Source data
Segment Open

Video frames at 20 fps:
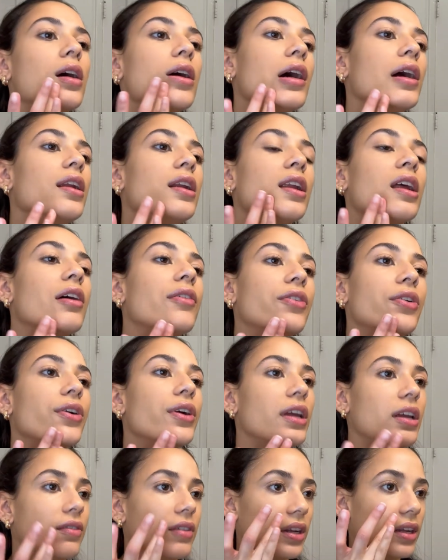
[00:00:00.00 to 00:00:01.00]
I never
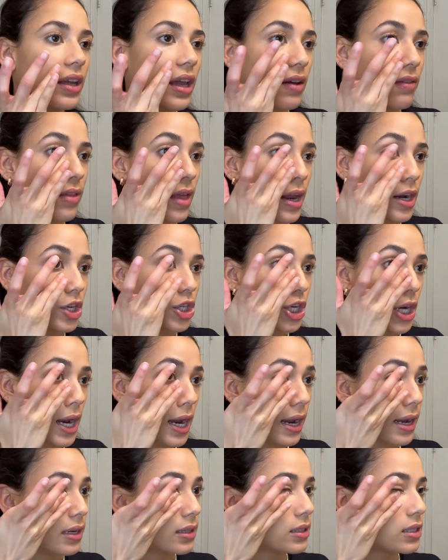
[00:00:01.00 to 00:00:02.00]
even gave that a
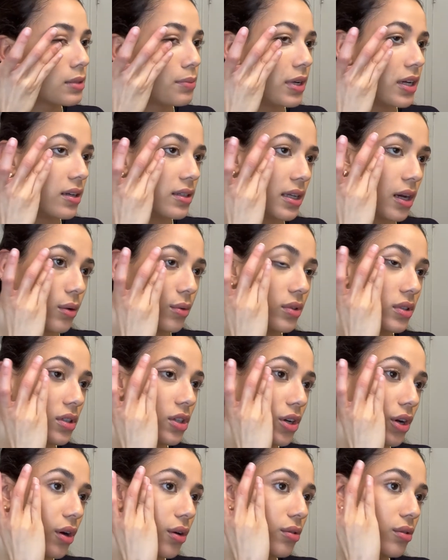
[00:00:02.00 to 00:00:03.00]
chance because I was,
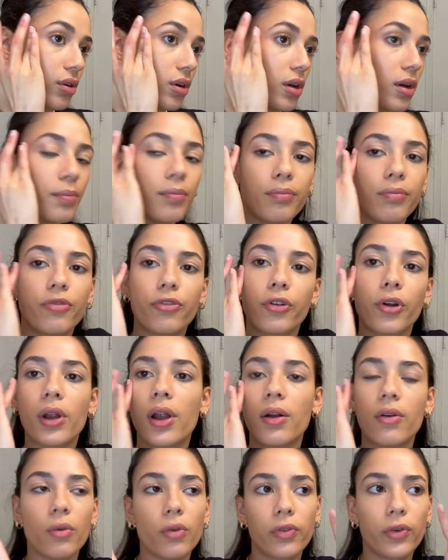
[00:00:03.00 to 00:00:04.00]
you know,
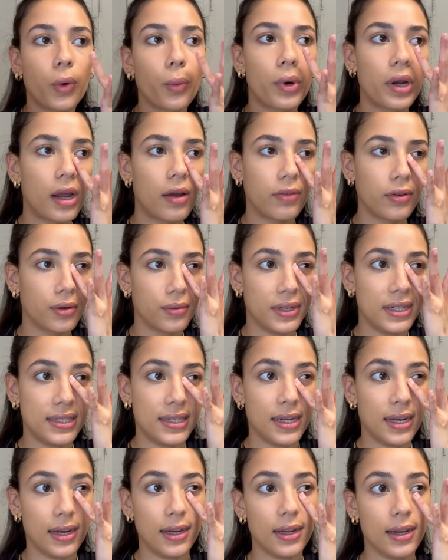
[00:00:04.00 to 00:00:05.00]
for whatever
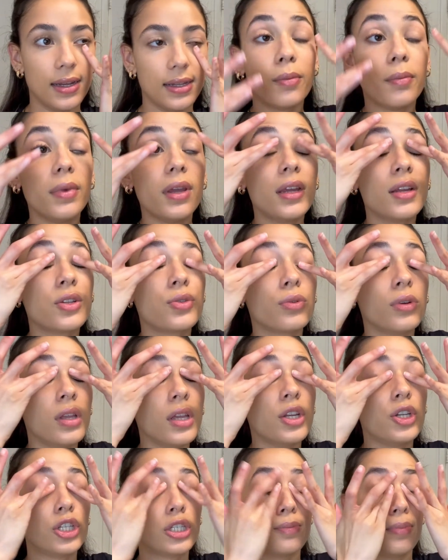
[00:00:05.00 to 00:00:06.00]
reason it is. For me, it's
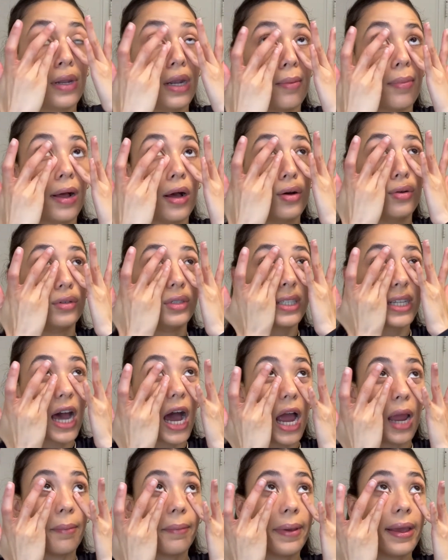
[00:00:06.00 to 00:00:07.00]
really just been about
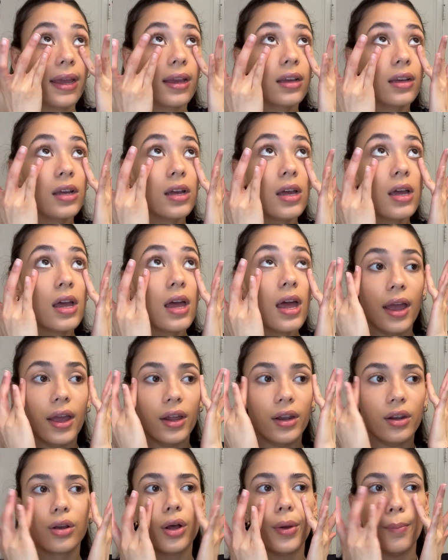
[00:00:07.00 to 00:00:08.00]
timing
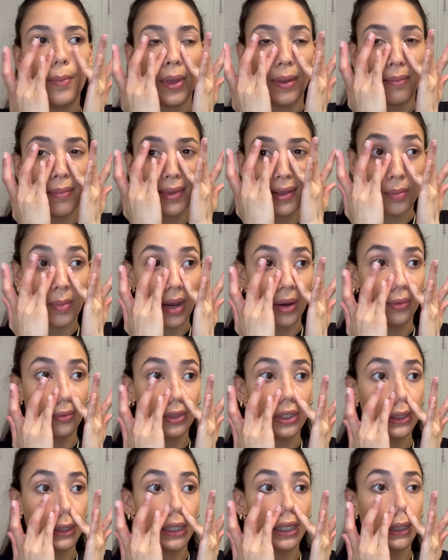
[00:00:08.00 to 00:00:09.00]
and commitment. Am I
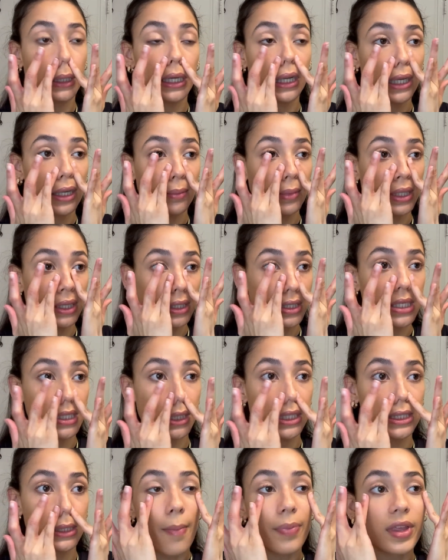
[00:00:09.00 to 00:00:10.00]
really gonna commit to
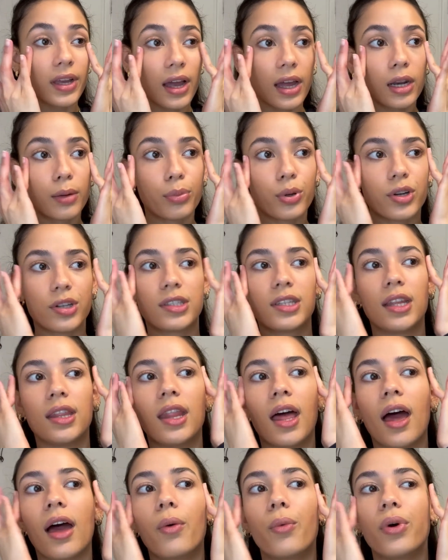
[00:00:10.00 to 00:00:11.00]
this? I'm the kind of person
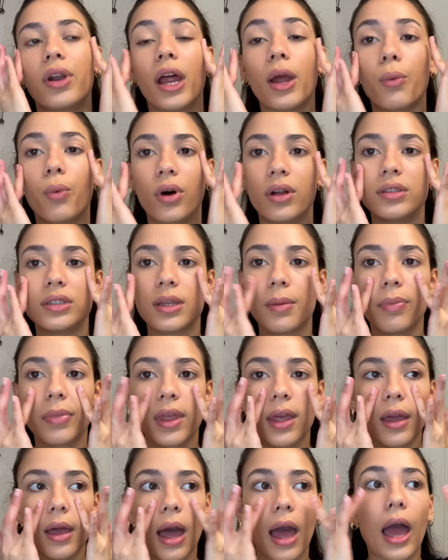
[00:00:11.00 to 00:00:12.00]
that when I want
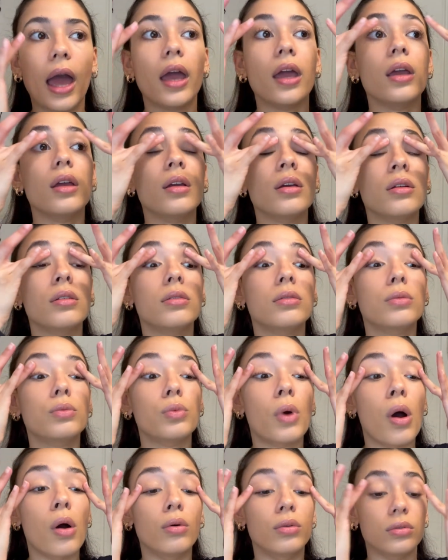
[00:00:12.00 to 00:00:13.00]
something, I
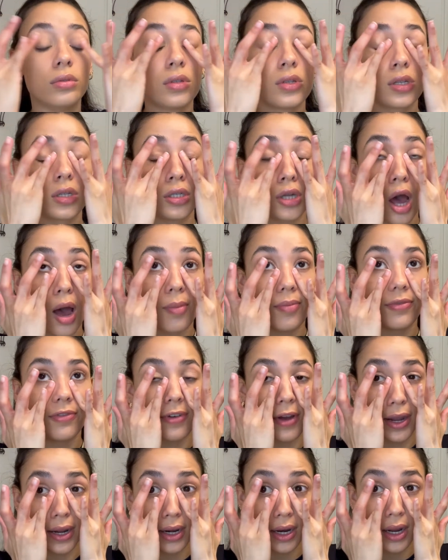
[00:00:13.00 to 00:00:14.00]
won't stop
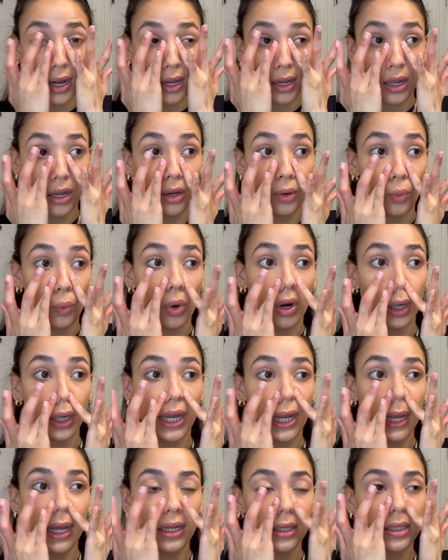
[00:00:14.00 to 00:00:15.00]
fighting and
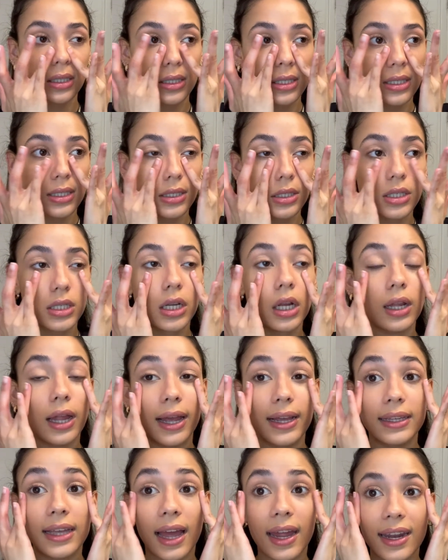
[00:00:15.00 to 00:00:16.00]
working till I
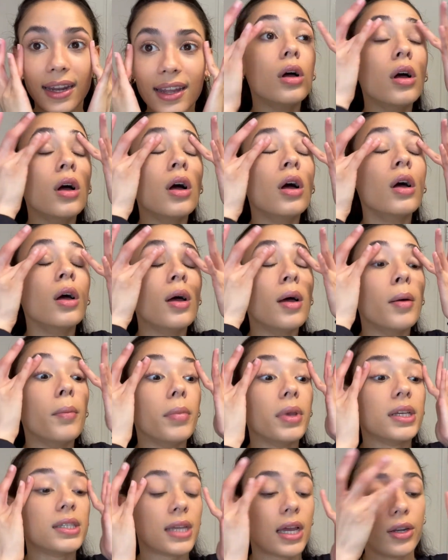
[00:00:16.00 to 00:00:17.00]
get it,
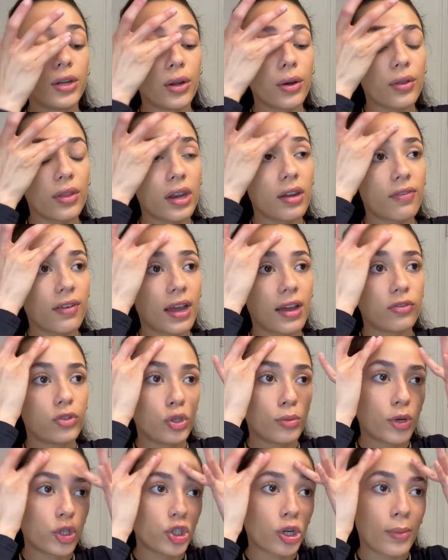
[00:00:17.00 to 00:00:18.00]
because I know that if I have
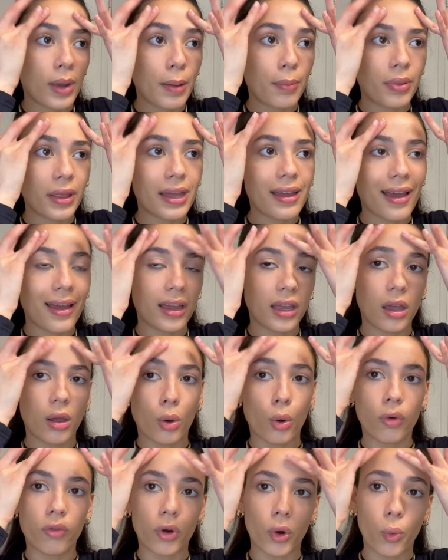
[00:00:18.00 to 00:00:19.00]
too much on my plate, I get
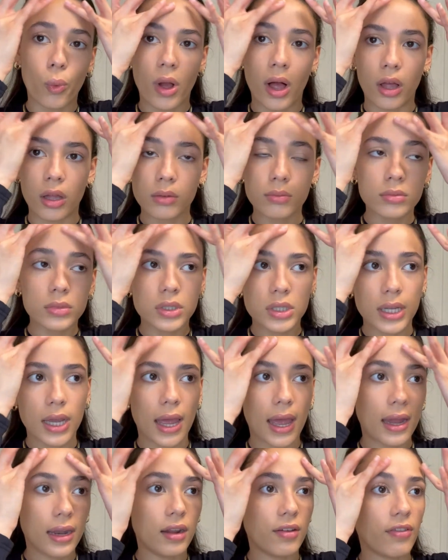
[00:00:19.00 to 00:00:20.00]
overwhelmed,
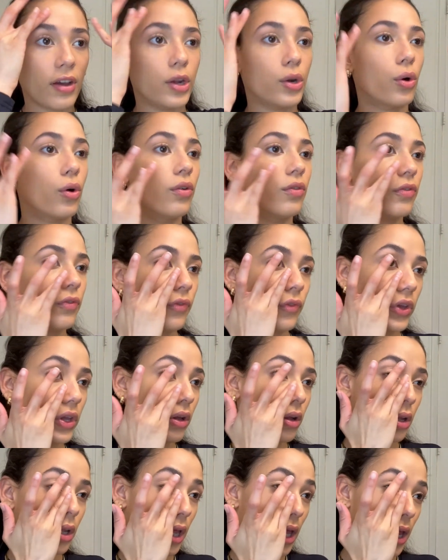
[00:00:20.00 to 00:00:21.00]
and if I don't
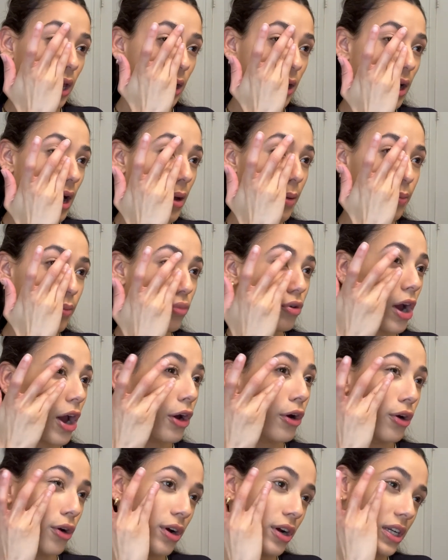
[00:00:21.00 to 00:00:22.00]
feel like I'm
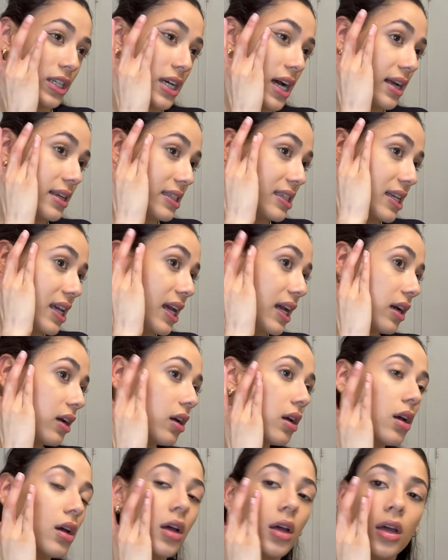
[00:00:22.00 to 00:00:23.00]
prioritizing
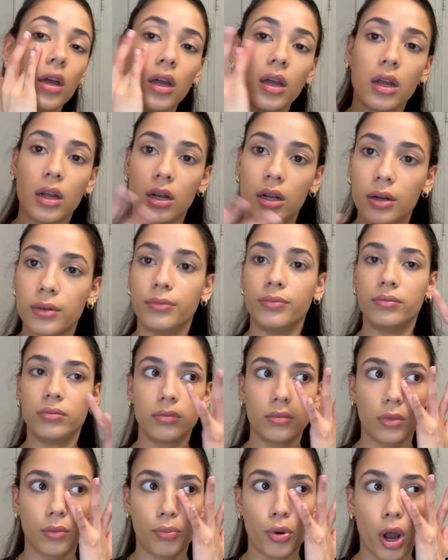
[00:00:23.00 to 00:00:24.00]

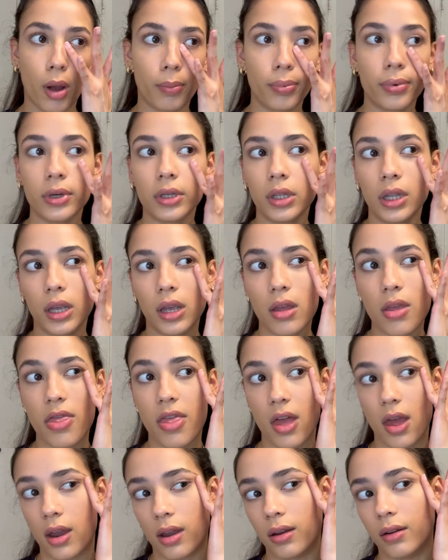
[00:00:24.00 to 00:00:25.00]
properly,
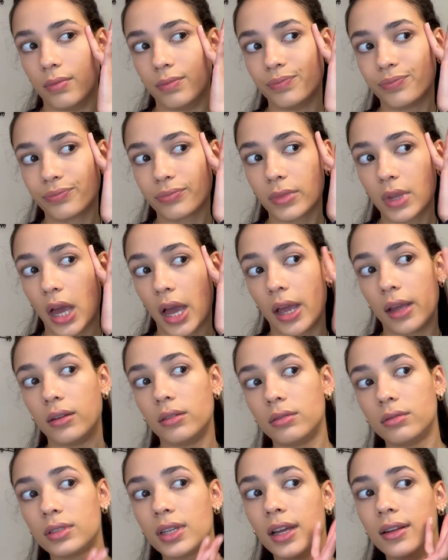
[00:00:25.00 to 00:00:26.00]
then I
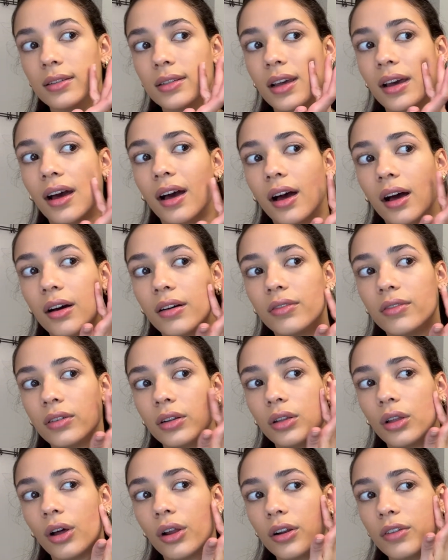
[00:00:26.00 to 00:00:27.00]
tend to have a
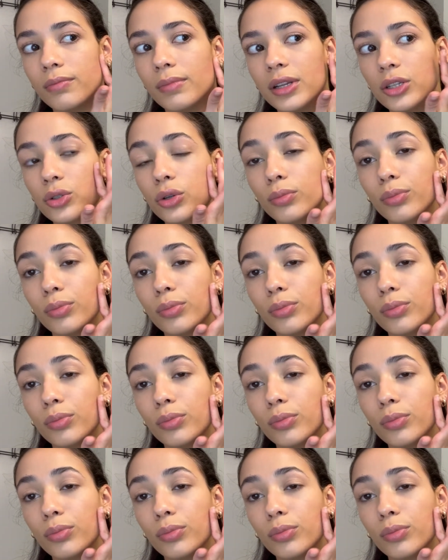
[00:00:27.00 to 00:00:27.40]
lot of mental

Segment Closed

Output each record above exactly as it stands, excluding all pictures.

● **ANSWER TO THE EXERCISE**:
Video frames at 20 fps:
[00:00:00.00 to 00:00:01.00]
I never
[00:00:01.00 to 00:00:02.00]
even gave that a
[00:00:02.00 to 00:00:03.00]
chance because I was,
[00:00:03.00 to 00:00:04.00]
you know,
[00:00:04.00 to 00:00:05.00]
for whatever
[00:00:05.00 to 00:00:06.00]
reason it is. For me, it's
[00:00:06.00 to 00:00:07.00]
really just been about
[00:00:07.00 to 00:00:08.00]
timing
[00:00:08.00 to 00:00:09.00]
and commitment. Am I
[00:00:09.00 to 00:00:10.00]
really gonna commit to
[00:00:10.00 to 00:00:11.00]
this? I'm the kind of person
[00:00:11.00 to 00:00:12.00]
that when I want
[00:00:12.00 to 00:00:13.00]
something, I
[00:00:13.00 to 00:00:14.00]
won't stop
[00:00:14.00 to 00:00:15.00]
fighting and
[00:00:15.00 to 00:00:16.00]
working till I
[00:00:16.00 to 00:00:17.00]
get it,
[00:00:17.00 to 00:00:18.00]
because I know that if I have
[00:00:18.00 to 00:00:19.00]
too much on my plate, I get
[00:00:19.00 to 00:00:20.00]
overwhelmed,
[00:00:20.00 to 00:00:21.00]
and if I don't
[00:00:21.00 to 00:00:22.00]
feel like I'm
[00:00:22.00 to 00:00:23.00]
prioritizing
[00:00:23.00 to 00:00:24.00]

[00:00:24.00 to 00:00:25.00]
properly,
[00:00:25.00 to 00:00:26.00]
then I
[00:00:26.00 to 00:00:27.00]
tend to have a
[00:00:27.00 to 00:00:27.40]
lot of mental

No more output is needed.